Just another day in Nuka Hiva
04 June 2012 | Taiohae Bay, Nuka Hiva, Marquesas Islands
The wharf consists of the Crepe stand, another food stand that usually has 2-3 items to choose from and changes their menu every day(based on what's caught that day), Yacht Services, sometimes a fruit stand, and a souvenir store. Both the crepe stand and the food stand are very good places to eat. Yacht services has been wonderful, they do laundry, refill propane tanks, rent cars, buy Wi-Fi time and pretty much point you in the right direction.
While spending the day up at the wharf, we met several cruisers, 2 of which are single handers; meaning they crossed the pacific ocean all by themselves on their vessel. WOW, now that we have done it, we can't imagine doing it all alone. Big Koodo's go out to them! Anyway, we had lunch, chit chatted with the other cruisers, caught up on emails, dropped off one of our propane tanks, picked up our laundry and did a little shopping at a corner store (bought freshly baked French bread!). That evening, we all decided to go out for pizza.
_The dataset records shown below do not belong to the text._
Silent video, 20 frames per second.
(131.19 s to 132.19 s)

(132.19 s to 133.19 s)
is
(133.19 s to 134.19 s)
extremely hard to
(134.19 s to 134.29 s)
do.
When we arrived at the wharf that evening, the local fishermen all had their catch of day, tuna, spread out along the tables, gutting and filleting up the fish. There were sizes from 30lb to over 100lb tuna. The fishermen would give the scraps to the local kids and the kids would toss the scraps down into the water to feed the sharks. Yep, that's right, we have sharks here in the bay. They're not big and their not the kind interested in chomping on humans either. Actually, the first day we arrived here in Nuka Hiva, we went for a swim around the boat to cool off, and Tom had his mask on and saw a shark just below the hull of the boat. Tom reached out to the shark, but the shark swam away. Anyway, we could have bought some of the tuna, but we were on a mission for pizza.
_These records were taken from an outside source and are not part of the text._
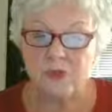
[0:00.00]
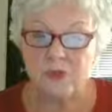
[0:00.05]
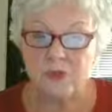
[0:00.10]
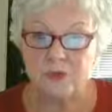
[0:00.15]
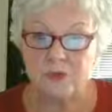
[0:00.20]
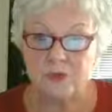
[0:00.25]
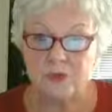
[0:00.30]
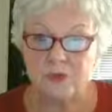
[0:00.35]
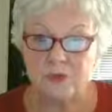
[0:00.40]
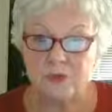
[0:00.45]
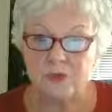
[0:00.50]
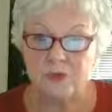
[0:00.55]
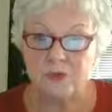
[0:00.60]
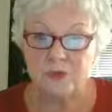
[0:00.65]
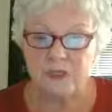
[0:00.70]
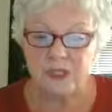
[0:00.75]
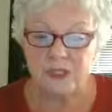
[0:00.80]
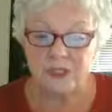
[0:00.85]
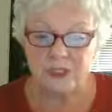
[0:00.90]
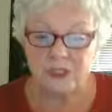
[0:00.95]
personal
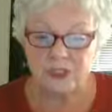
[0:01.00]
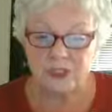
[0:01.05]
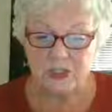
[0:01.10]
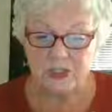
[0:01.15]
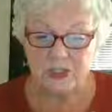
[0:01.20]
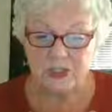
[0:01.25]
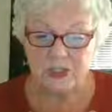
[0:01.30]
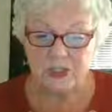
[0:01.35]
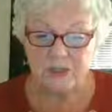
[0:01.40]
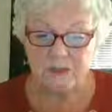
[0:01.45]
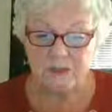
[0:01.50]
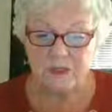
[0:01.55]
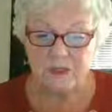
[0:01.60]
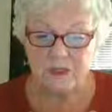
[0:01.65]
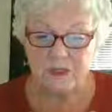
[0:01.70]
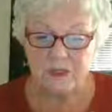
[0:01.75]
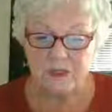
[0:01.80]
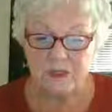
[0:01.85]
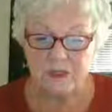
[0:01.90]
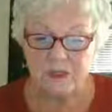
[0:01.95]
relationships.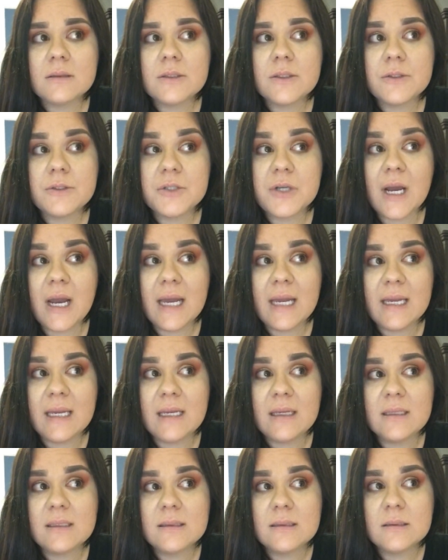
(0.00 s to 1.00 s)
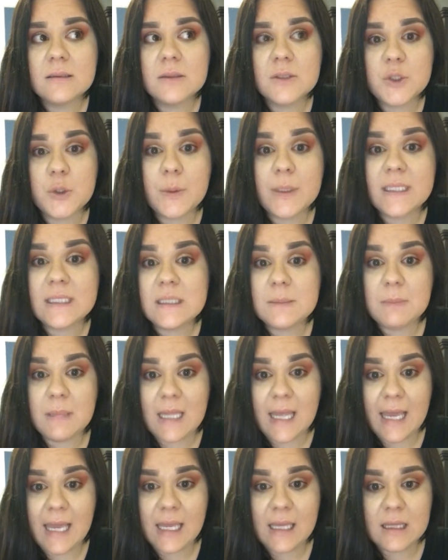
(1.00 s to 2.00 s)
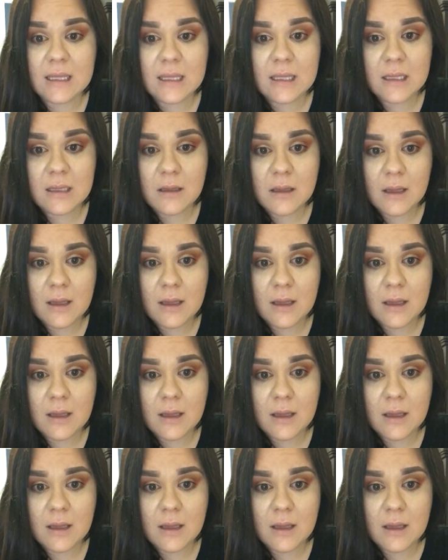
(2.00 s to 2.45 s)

And to try to explain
The conversation over pizza was very interesting and consisted primarily about our experiences while doing the pacific crossing. Every single person sitting at the table said they would not do the crossing again; there was one exception to that, my husband, Tom. Tom loved doing the crossing, in fact, a day or two before we hit the Marquesas, he told me he could continue on sailing for an additional 40 days!!! I laughed and said I could do another 2 weeks if I HAD to, but not another 40 days. We were both surprised that out of a table of 9 people, not one other person felt the same as Tom. Oh, and my opinion right now is that I have no desire to cross another ocean. Give me time, maybe I will feel different. One woman cruiser said "maybe it's like having a baby, you forget the pain." Maybe she's right. Just about everyone's biggest complaint was about the seas; choppy, confused seas from different directions. We agree. Other interesting thing we found out, we all hit squalls but Tom and I were the only ones that had big storm's to deal with. One couple ripped two of their sails and had a fire on board their boat. Bummer trip for them. We were the only ones that saw lots and lots of dolphins and we were also the only ones that had Mahi swimming alongside of us for days. I like to think that since we had the storms, we received the gift of seeing the wonderful sea life. We all saw turtles and Boobie birds, and we all agreed that the Boobie birds are not very smart; actually the words used were they are dumb birds. All in all, we had a fun night, with interesting conversation and yummy pizza.
We've been asked what the local Polynesians are like. The Polynesians are very friendly, will help you without you even asking and enjoy upbeat dance music. They do have their own dialect, which is different than the Tahitian dialect. French is their secondary language and is taught in the schools. When we have sat and listened to the locals talk, it seems they mix their language with French, when talking to each other. A few locals speak English, but not that many. We have been stumbling with French and often say something in Spanish, which after being in Mexico for a few months, comes out of our mouths easily. We're slowly transitioning to French. We really need to get out our French CDs and listen to them. There is one thing we learned several years ago, when visiting Bora Bora, which we forgot about, until we were sitting at the Crepe stand a few days ago. Transvestites. It is common, widely accepted and part of their culture to raise a boy as a girl here in Polynesia. In fact, the transvestites will marry a woman. They are not gay, it is just the way they are raised, and like I said, part of their culture.
This morning, we drove the dingy over to the fuel dock and filled up our new gasoline jerry can. We paid a little over $7.00 a gallon for unleaded gasoline. A 12 pack of beer costs even more at $5 a can! Our cruising kitty will be happy when we depart Polynesia.